EXERCISE: Print all the records exactly, please.

•••

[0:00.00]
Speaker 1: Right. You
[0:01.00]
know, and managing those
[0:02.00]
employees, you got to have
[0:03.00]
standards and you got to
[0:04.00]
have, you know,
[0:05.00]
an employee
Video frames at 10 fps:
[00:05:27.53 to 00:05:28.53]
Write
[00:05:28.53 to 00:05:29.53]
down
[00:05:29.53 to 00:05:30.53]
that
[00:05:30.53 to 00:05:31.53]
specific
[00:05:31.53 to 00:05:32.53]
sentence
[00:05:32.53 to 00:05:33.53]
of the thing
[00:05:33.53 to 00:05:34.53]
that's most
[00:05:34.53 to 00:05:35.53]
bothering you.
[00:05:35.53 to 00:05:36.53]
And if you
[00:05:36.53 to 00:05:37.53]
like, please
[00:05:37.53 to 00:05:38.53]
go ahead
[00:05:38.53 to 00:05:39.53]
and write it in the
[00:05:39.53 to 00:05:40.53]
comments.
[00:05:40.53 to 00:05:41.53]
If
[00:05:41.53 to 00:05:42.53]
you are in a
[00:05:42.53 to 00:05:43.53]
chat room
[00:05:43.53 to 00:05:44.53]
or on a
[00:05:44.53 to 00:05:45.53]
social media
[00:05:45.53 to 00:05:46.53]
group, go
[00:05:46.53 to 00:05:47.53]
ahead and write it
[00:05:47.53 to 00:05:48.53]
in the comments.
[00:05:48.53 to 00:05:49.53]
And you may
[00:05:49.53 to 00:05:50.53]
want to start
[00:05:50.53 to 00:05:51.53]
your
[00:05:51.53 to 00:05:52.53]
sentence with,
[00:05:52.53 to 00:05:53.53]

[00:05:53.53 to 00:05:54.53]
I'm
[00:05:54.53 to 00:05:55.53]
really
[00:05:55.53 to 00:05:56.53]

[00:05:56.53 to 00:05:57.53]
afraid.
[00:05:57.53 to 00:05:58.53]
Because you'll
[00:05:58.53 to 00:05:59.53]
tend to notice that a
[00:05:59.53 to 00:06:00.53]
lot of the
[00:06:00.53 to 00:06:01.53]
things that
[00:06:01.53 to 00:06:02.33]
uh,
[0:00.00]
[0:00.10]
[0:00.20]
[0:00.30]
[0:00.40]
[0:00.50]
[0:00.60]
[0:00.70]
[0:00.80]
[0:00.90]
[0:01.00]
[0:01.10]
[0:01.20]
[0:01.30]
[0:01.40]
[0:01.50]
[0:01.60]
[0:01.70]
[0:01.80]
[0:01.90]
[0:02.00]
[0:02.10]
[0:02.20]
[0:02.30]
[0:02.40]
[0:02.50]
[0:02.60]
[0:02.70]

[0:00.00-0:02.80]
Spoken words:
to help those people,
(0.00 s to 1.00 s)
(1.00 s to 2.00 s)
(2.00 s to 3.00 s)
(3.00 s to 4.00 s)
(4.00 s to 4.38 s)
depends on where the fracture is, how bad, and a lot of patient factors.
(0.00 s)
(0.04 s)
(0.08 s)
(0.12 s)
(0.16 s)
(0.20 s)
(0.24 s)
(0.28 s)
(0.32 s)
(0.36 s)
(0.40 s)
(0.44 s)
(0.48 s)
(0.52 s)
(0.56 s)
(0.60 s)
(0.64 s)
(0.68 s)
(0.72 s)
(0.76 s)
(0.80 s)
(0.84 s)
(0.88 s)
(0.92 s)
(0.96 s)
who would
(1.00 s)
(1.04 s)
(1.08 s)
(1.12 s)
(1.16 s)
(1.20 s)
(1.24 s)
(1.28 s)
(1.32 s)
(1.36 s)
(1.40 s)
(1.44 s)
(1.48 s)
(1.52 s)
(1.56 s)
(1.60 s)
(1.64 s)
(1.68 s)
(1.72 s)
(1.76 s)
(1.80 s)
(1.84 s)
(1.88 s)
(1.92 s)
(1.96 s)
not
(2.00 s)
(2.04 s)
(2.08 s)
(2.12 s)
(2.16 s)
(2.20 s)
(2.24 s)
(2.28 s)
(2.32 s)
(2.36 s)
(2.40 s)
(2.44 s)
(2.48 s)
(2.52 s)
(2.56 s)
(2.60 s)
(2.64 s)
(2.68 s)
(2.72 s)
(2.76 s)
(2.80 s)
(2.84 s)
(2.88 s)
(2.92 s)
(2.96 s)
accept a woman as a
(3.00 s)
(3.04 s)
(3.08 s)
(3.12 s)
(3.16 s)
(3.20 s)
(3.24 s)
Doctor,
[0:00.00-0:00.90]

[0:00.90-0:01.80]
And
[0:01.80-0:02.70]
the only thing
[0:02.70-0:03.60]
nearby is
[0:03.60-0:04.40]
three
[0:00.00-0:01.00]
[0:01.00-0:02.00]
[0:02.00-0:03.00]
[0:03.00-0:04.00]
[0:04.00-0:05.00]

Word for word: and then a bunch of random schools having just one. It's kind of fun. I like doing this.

•••

ANSWER BELOW:
[0:00.00]
Speaker 1: Right. You
[0:01.00]
know, and managing those
[0:02.00]
employees, you got to have
[0:03.00]
standards and you got to
[0:04.00]
have, you know,
[0:05.00]
an employee
Video frames at 10 fps:
[00:05:27.53 to 00:05:28.53]
Write
[00:05:28.53 to 00:05:29.53]
down
[00:05:29.53 to 00:05:30.53]
that
[00:05:30.53 to 00:05:31.53]
specific
[00:05:31.53 to 00:05:32.53]
sentence
[00:05:32.53 to 00:05:33.53]
of the thing
[00:05:33.53 to 00:05:34.53]
that's most
[00:05:34.53 to 00:05:35.53]
bothering you.
[00:05:35.53 to 00:05:36.53]
And if you
[00:05:36.53 to 00:05:37.53]
like, please
[00:05:37.53 to 00:05:38.53]
go ahead
[00:05:38.53 to 00:05:39.53]
and write it in the
[00:05:39.53 to 00:05:40.53]
comments.
[00:05:40.53 to 00:05:41.53]
If
[00:05:41.53 to 00:05:42.53]
you are in a
[00:05:42.53 to 00:05:43.53]
chat room
[00:05:43.53 to 00:05:44.53]
or on a
[00:05:44.53 to 00:05:45.53]
social media
[00:05:45.53 to 00:05:46.53]
group, go
[00:05:46.53 to 00:05:47.53]
ahead and write it
[00:05:47.53 to 00:05:48.53]
in the comments.
[00:05:48.53 to 00:05:49.53]
And you may
[00:05:49.53 to 00:05:50.53]
want to start
[00:05:50.53 to 00:05:51.53]
your
[00:05:51.53 to 00:05:52.53]
sentence with,
[00:05:52.53 to 00:05:53.53]

[00:05:53.53 to 00:05:54.53]
I'm
[00:05:54.53 to 00:05:55.53]
really
[00:05:55.53 to 00:05:56.53]

[00:05:56.53 to 00:05:57.53]
afraid.
[00:05:57.53 to 00:05:58.53]
Because you'll
[00:05:58.53 to 00:05:59.53]
tend to notice that a
[00:05:59.53 to 00:06:00.53]
lot of the
[00:06:00.53 to 00:06:01.53]
things that
[00:06:01.53 to 00:06:02.33]
uh,
[0:00.00]
[0:00.10]
[0:00.20]
[0:00.30]
[0:00.40]
[0:00.50]
[0:00.60]
[0:00.70]
[0:00.80]
[0:00.90]
[0:01.00]
[0:01.10]
[0:01.20]
[0:01.30]
[0:01.40]
[0:01.50]
[0:01.60]
[0:01.70]
[0:01.80]
[0:01.90]
[0:02.00]
[0:02.10]
[0:02.20]
[0:02.30]
[0:02.40]
[0:02.50]
[0:02.60]
[0:02.70]

[0:00.00-0:02.80]
Spoken words:
to help those people,
(0.00 s to 1.00 s)
(1.00 s to 2.00 s)
(2.00 s to 3.00 s)
(3.00 s to 4.00 s)
(4.00 s to 4.38 s)
depends on where the fracture is, how bad, and a lot of patient factors.
(0.00 s)
(0.04 s)
(0.08 s)
(0.12 s)
(0.16 s)
(0.20 s)
(0.24 s)
(0.28 s)
(0.32 s)
(0.36 s)
(0.40 s)
(0.44 s)
(0.48 s)
(0.52 s)
(0.56 s)
(0.60 s)
(0.64 s)
(0.68 s)
(0.72 s)
(0.76 s)
(0.80 s)
(0.84 s)
(0.88 s)
(0.92 s)
(0.96 s)
who would
(1.00 s)
(1.04 s)
(1.08 s)
(1.12 s)
(1.16 s)
(1.20 s)
(1.24 s)
(1.28 s)
(1.32 s)
(1.36 s)
(1.40 s)
(1.44 s)
(1.48 s)
(1.52 s)
(1.56 s)
(1.60 s)
(1.64 s)
(1.68 s)
(1.72 s)
(1.76 s)
(1.80 s)
(1.84 s)
(1.88 s)
(1.92 s)
(1.96 s)
not
(2.00 s)
(2.04 s)
(2.08 s)
(2.12 s)
(2.16 s)
(2.20 s)
(2.24 s)
(2.28 s)
(2.32 s)
(2.36 s)
(2.40 s)
(2.44 s)
(2.48 s)
(2.52 s)
(2.56 s)
(2.60 s)
(2.64 s)
(2.68 s)
(2.72 s)
(2.76 s)
(2.80 s)
(2.84 s)
(2.88 s)
(2.92 s)
(2.96 s)
accept a woman as a
(3.00 s)
(3.04 s)
(3.08 s)
(3.12 s)
(3.16 s)
(3.20 s)
(3.24 s)
Doctor,
[0:00.00-0:00.90]

[0:00.90-0:01.80]
And
[0:01.80-0:02.70]
the only thing
[0:02.70-0:03.60]
nearby is
[0:03.60-0:04.40]
three
[0:00.00-0:01.00]
[0:01.00-0:02.00]
[0:02.00-0:03.00]
[0:03.00-0:04.00]
[0:04.00-0:05.00]

Word for word: and then a bunch of random schools having just one. It's kind of fun. I like doing this.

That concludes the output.